The national debt as a proportion to the gross national product (GNP) was above 40% and climbed to 120% when the U.S. joined the Second World War. Federal spending tripled, adding to the national debt that soared to nearly half of the gross domestic product by 1939, which conservative economists today believe prolonged the depression. Indeed, the New Deal and the Second New Deal weighed heavily on America’s finances, causing Republican critics to worry about the country turning into a socialist state.

Conservatives joined together to abandon the so-called alphabet soup of federal agencies, including the Reconstruction Finance Corporation (RFC), the Works Progress Administration (WPA), and the Civilian Conservation Corps (CCC). But they were unsuccessful in ending Social Security. Following the depression and the war, the public debt was finally on a steady decline until the 1980s.

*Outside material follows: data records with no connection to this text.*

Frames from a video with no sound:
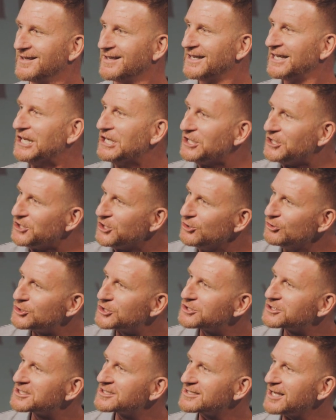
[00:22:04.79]
He used
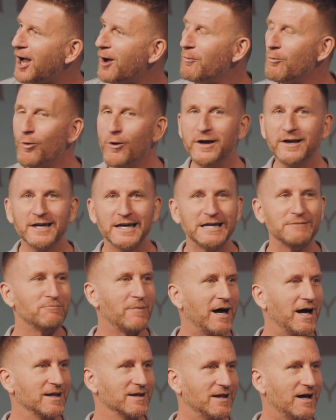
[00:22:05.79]
someone in
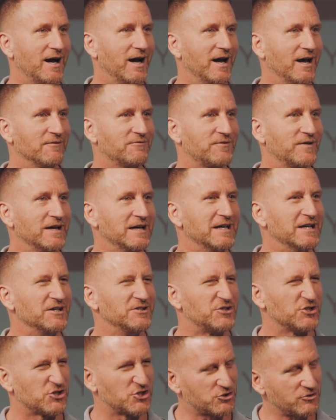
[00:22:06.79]
my life
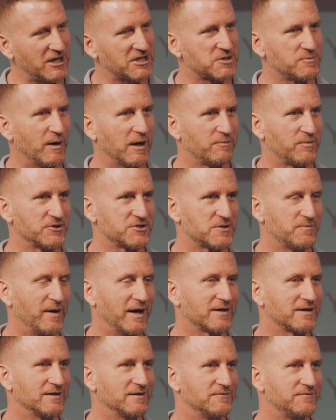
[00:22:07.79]
to stretch my
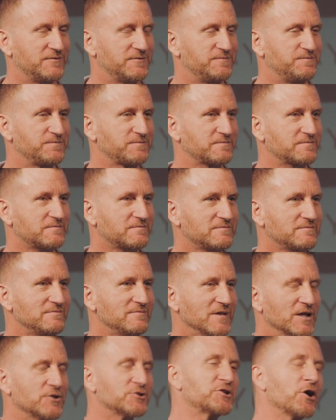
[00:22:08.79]
perspective.
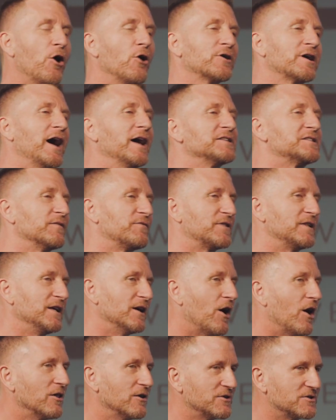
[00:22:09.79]
There's all kinds of
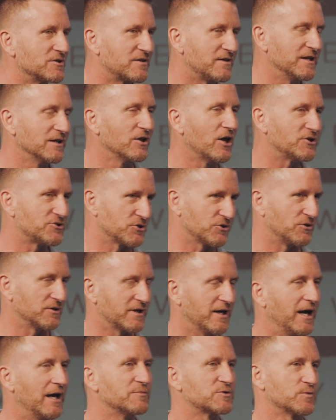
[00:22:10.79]
theolo- theological
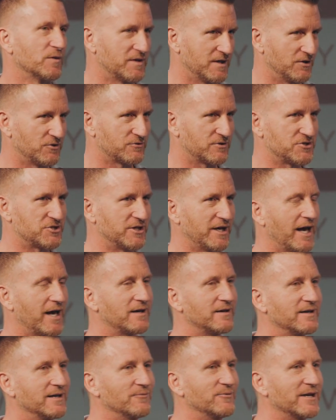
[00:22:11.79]
camps within
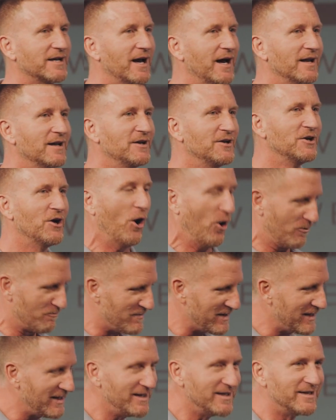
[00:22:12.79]
Christianity. We got
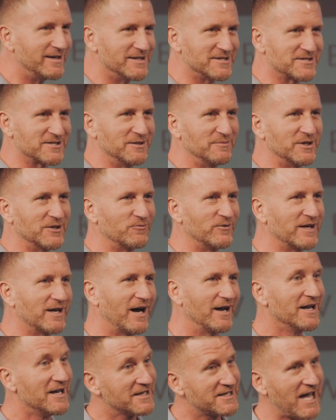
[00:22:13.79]
Arminianism and we
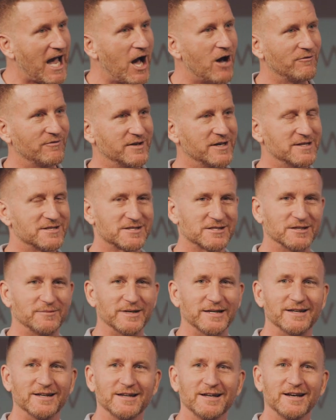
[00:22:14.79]
got
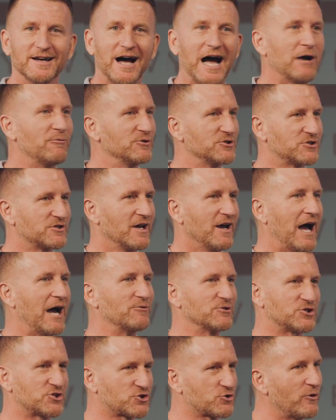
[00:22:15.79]
Calvinism and I was, I
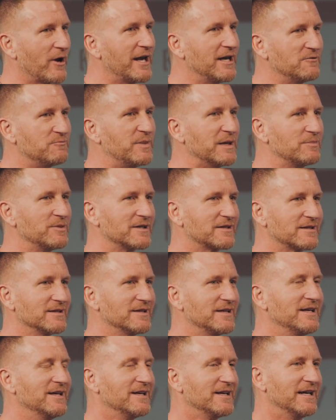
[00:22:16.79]
was trained
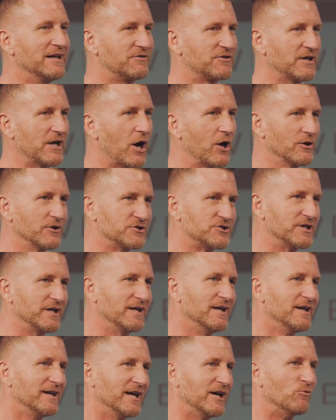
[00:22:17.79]
biblically in
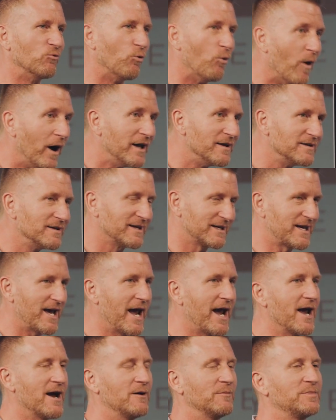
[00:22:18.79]
theology in one
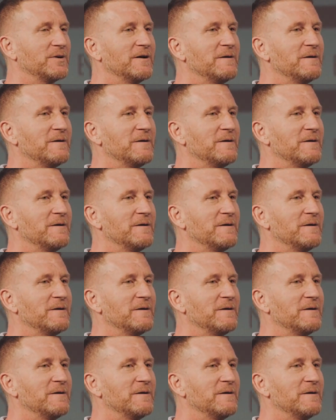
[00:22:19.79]
camp.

The national economy also started to level out in the 1940s, although many Americans continued to struggle. Consumer spending, personal income, price inflation, and agricultural production were on the rise again.

What Caused the Great Depression?

The Wall Street Crash of 1929, also known as Black Tuesday, was the start of the Great Depression.

More than 16.4 million shares were traded in a single day and billions of dollars were wiped out. This led to the many other economic disasters that were prevalent throughout the United States at the time.

Following the First World War, the Federal Reserve slowed down money-supply growth and raised interest rates to fight inflation that had swelled to as much as 20%. However, in the following years, the U.S. central bank expanded the money supply rapidly and cut rates, flooding the market with freshly created dollars. The institution then ended this easy money policy in 1929 and allowed the total supply of U.S. dollars to decline by one-third, resulting in the downturn.

In addition to Fed policy, other factors contributed to the historic economic downturn:

  • A housing bubble in the major metropolitan areas.
  • A decline in foreign lending and international trade (protectionism).
  • Credit expansion, loose credit, and over-indebtedness.
  • Rampant deflation that impacted rural America.

Even for Americans who kept their jobs and earned a decent living, life was still tough. The motto of the time was: “Use it up, wear it out, make do or do without.”

Can It Happen Again?

The economy and the political fallout of the 1930s have been intensely studied by academia for decades. People disagree on what caused the Great Depression, but presenting different reasons does give us more to think about when trying to figure out how to prevent another depression. Can it happen again? As legendary economist Hans F. Sennholz explained in 1962, economic law says it has to if we repeated the errors that caused the Great Depression.